▶ _Exercise aim_: Because the pictures are not wanted, reproduce the rest of the records below exactly as they stand.

▶ _Material provided_:
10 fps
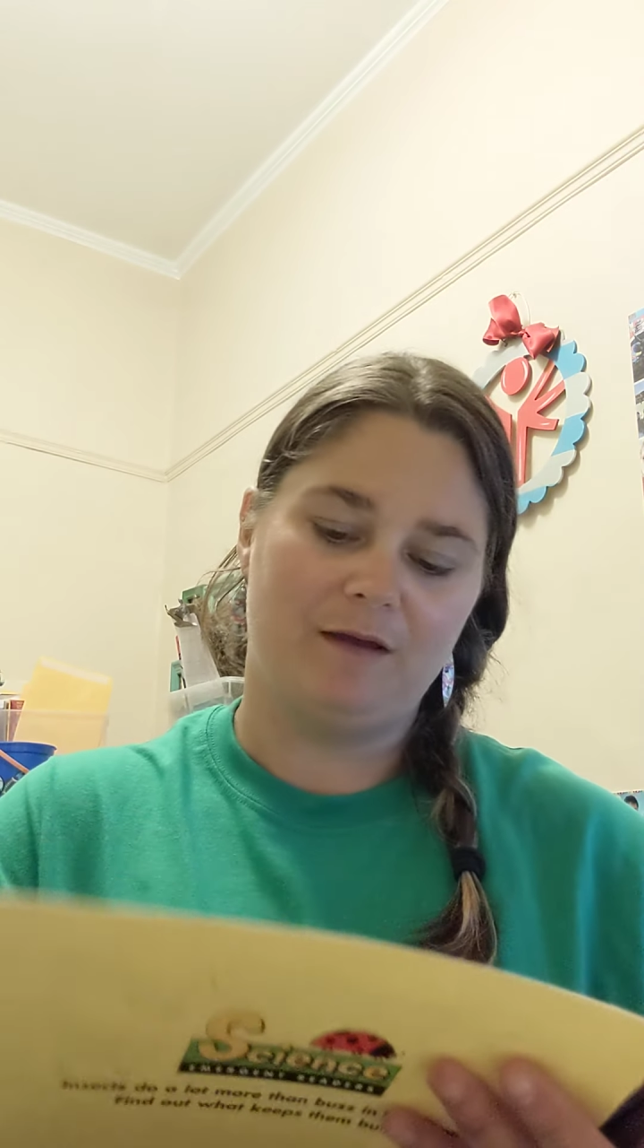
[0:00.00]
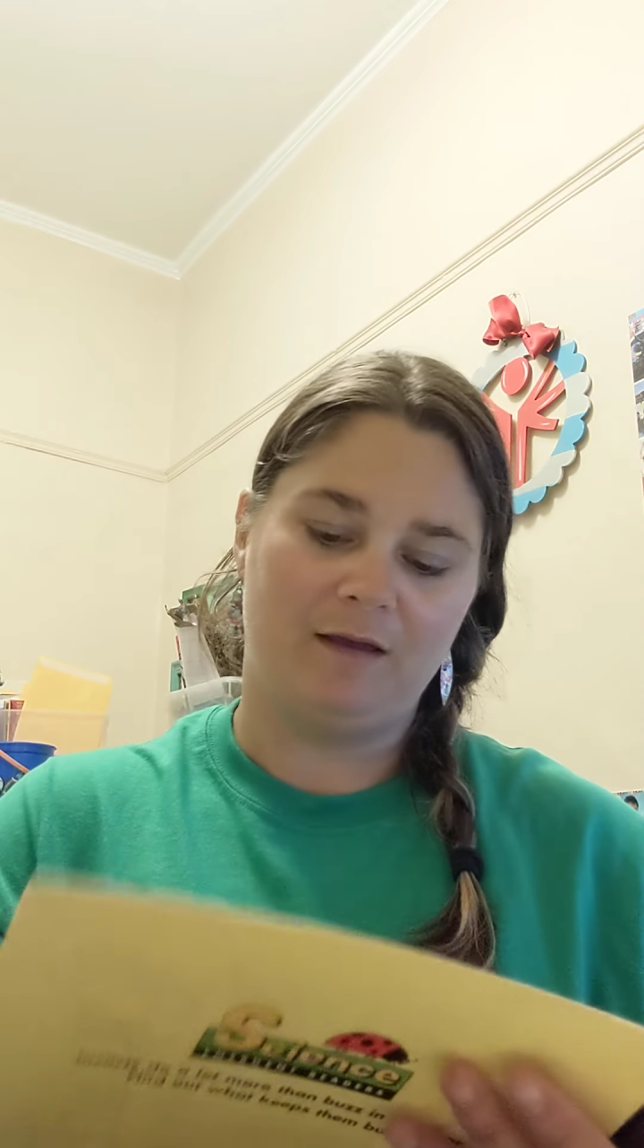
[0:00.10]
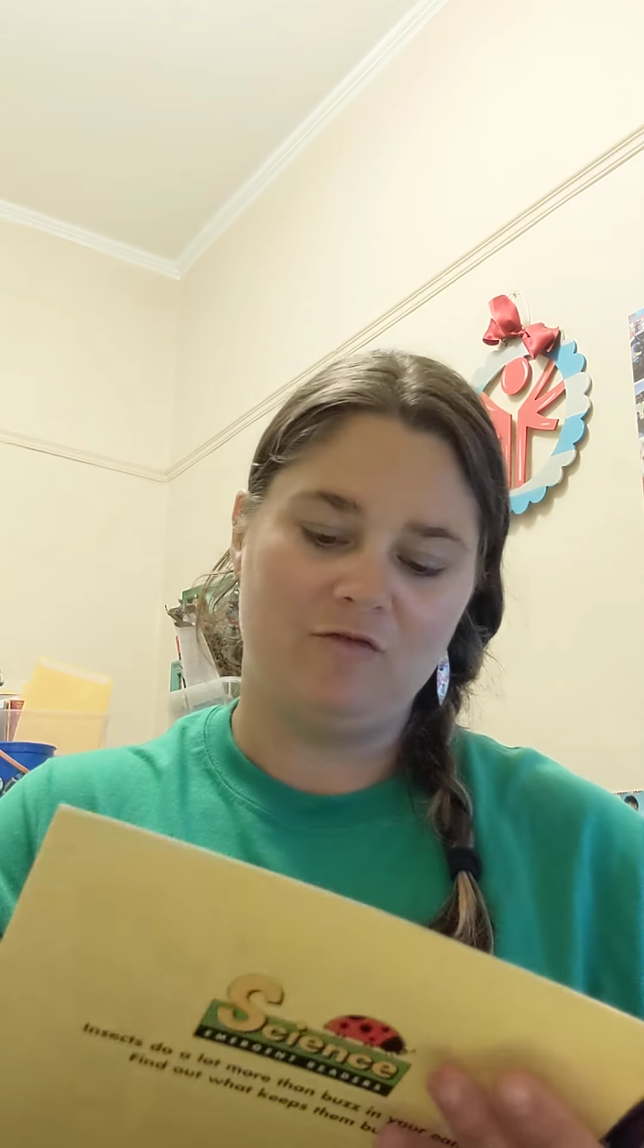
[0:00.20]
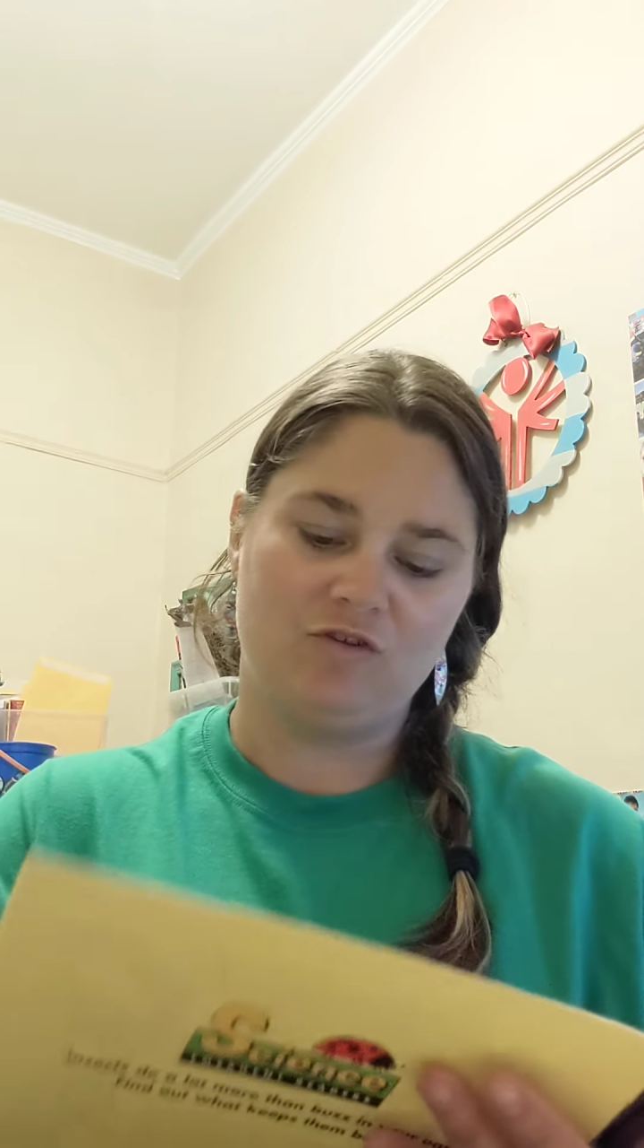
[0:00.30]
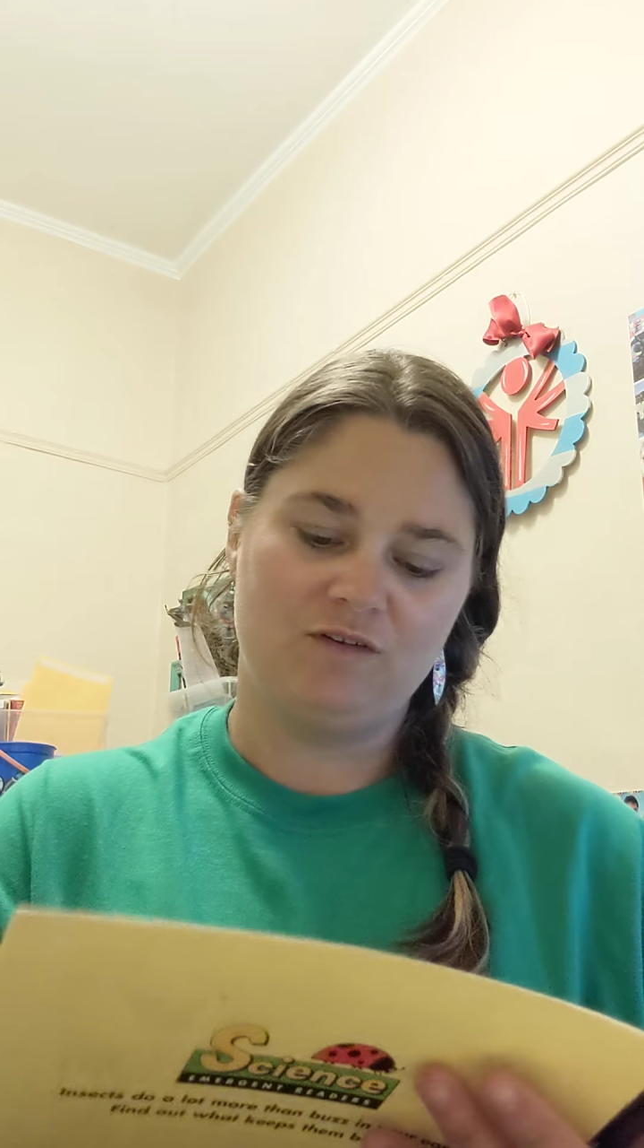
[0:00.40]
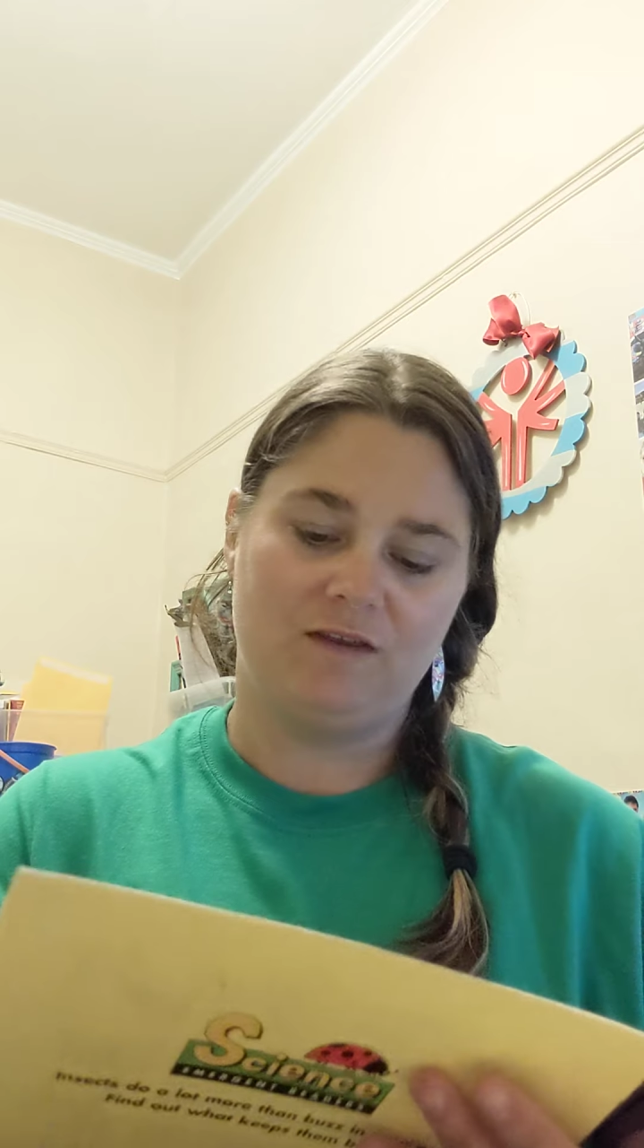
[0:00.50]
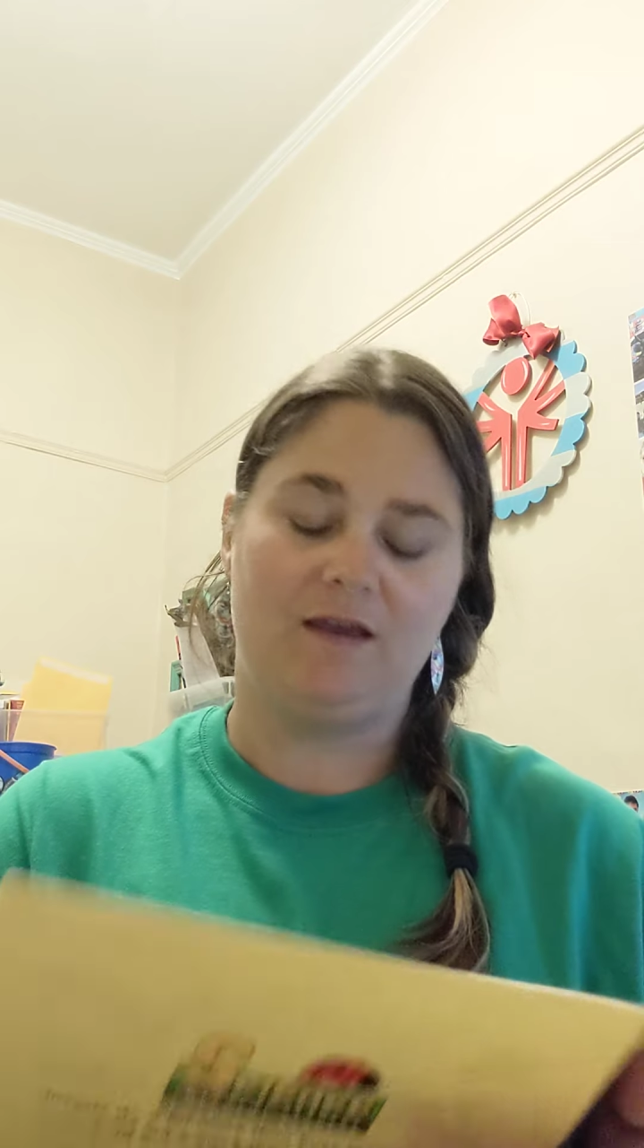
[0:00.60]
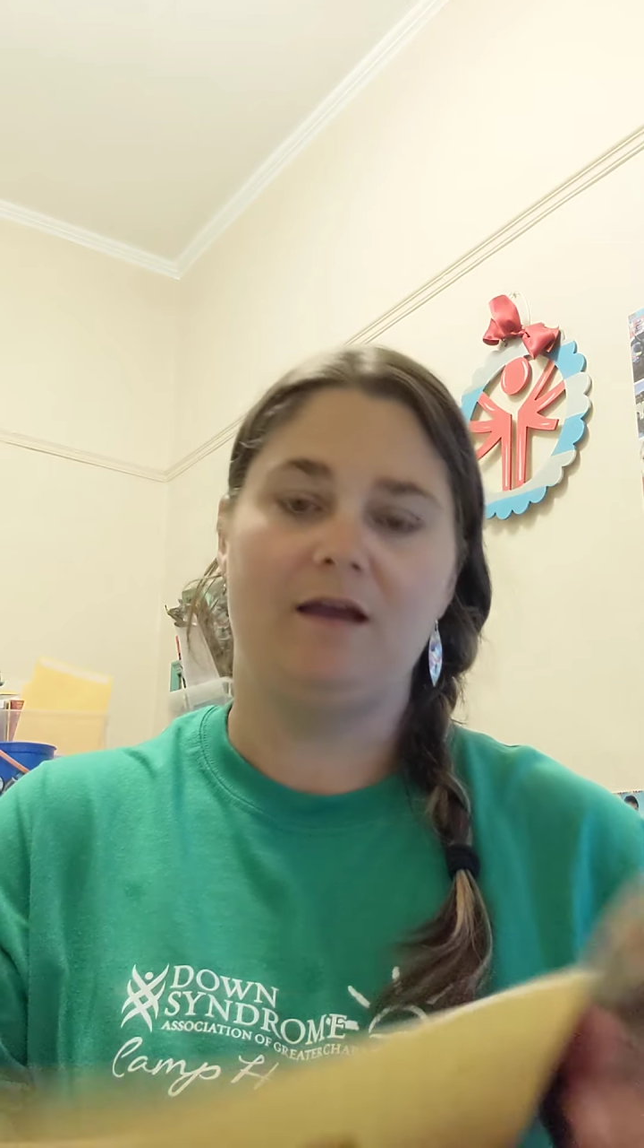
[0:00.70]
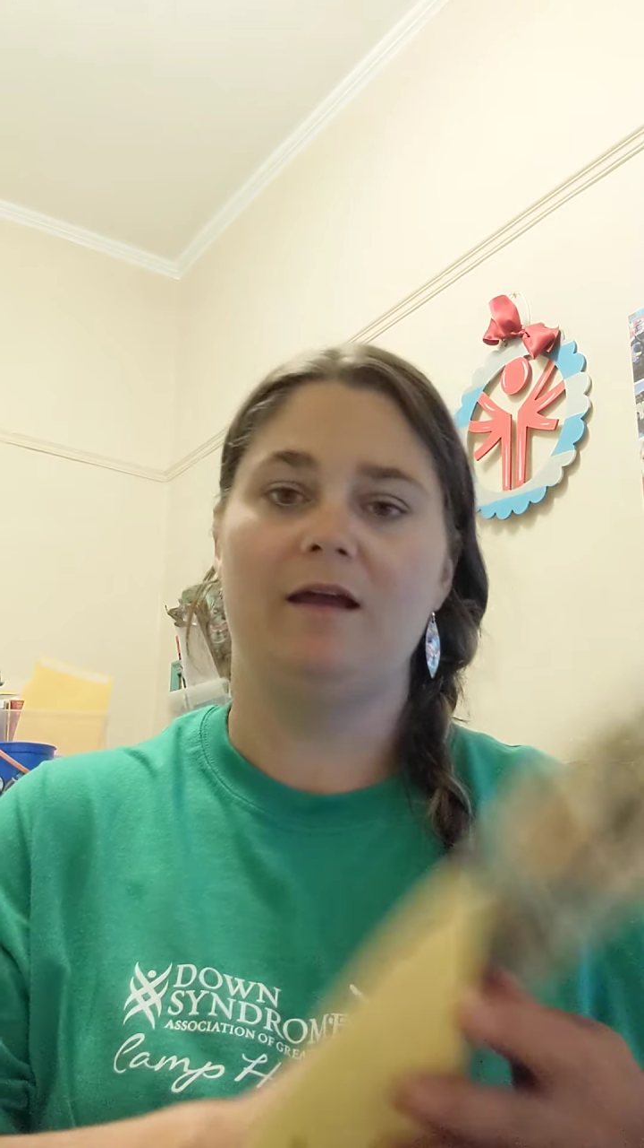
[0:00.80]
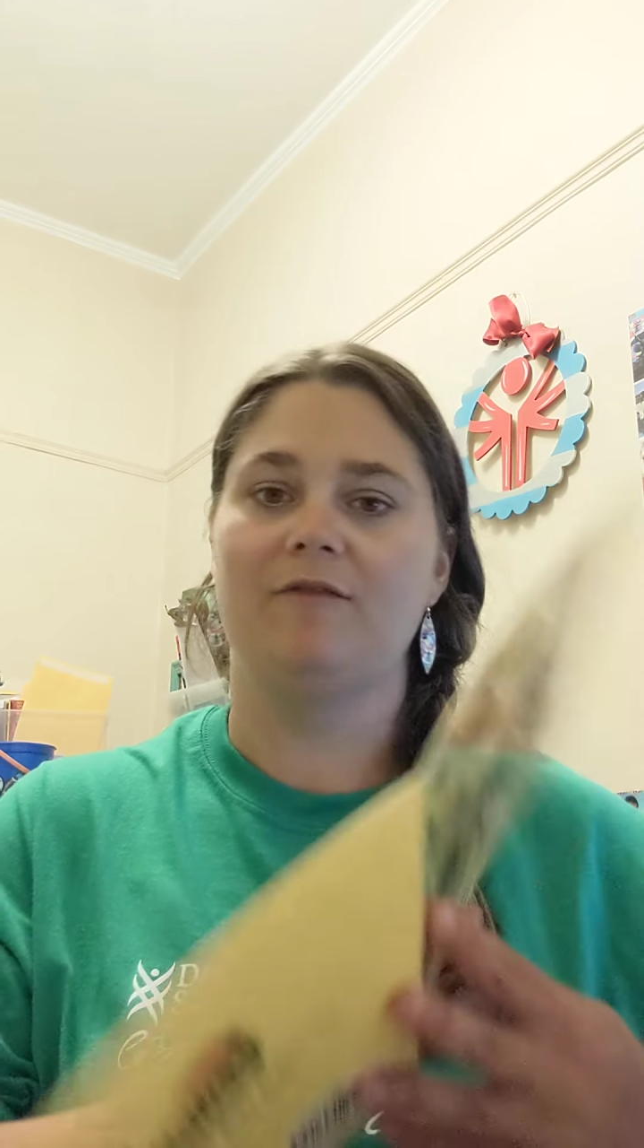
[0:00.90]

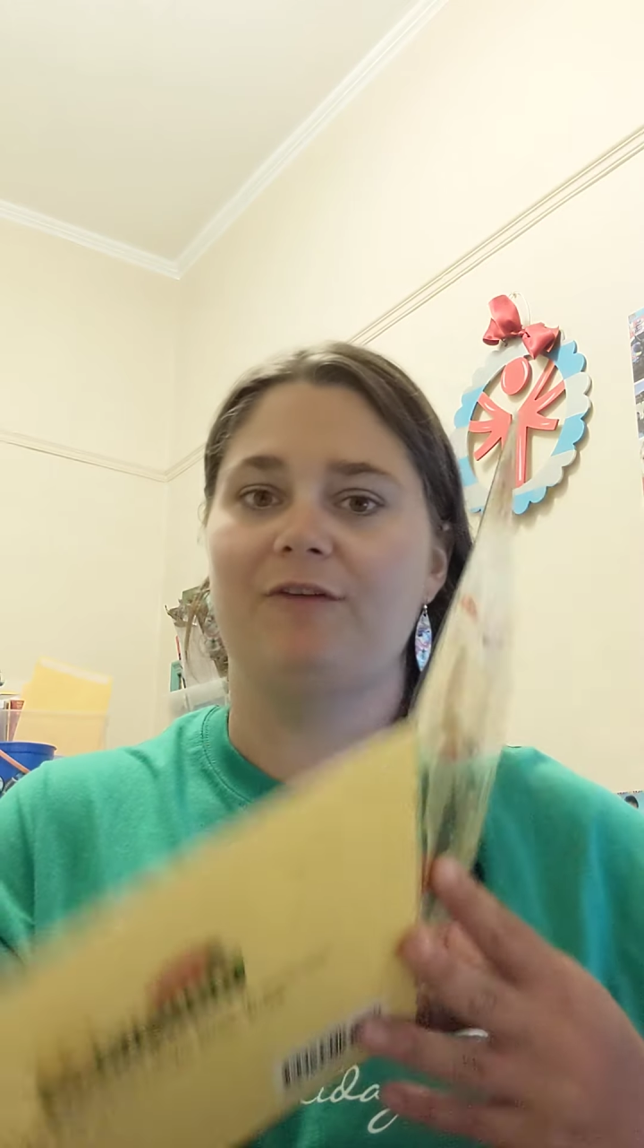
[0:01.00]
interesting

▶ _Response area_:
10 fps
[0:00.00]
[0:00.10]
[0:00.20]
[0:00.30]
[0:00.40]
[0:00.50]
[0:00.60]
[0:00.70]
[0:00.80]
[0:00.90]

[0:01.00]
interesting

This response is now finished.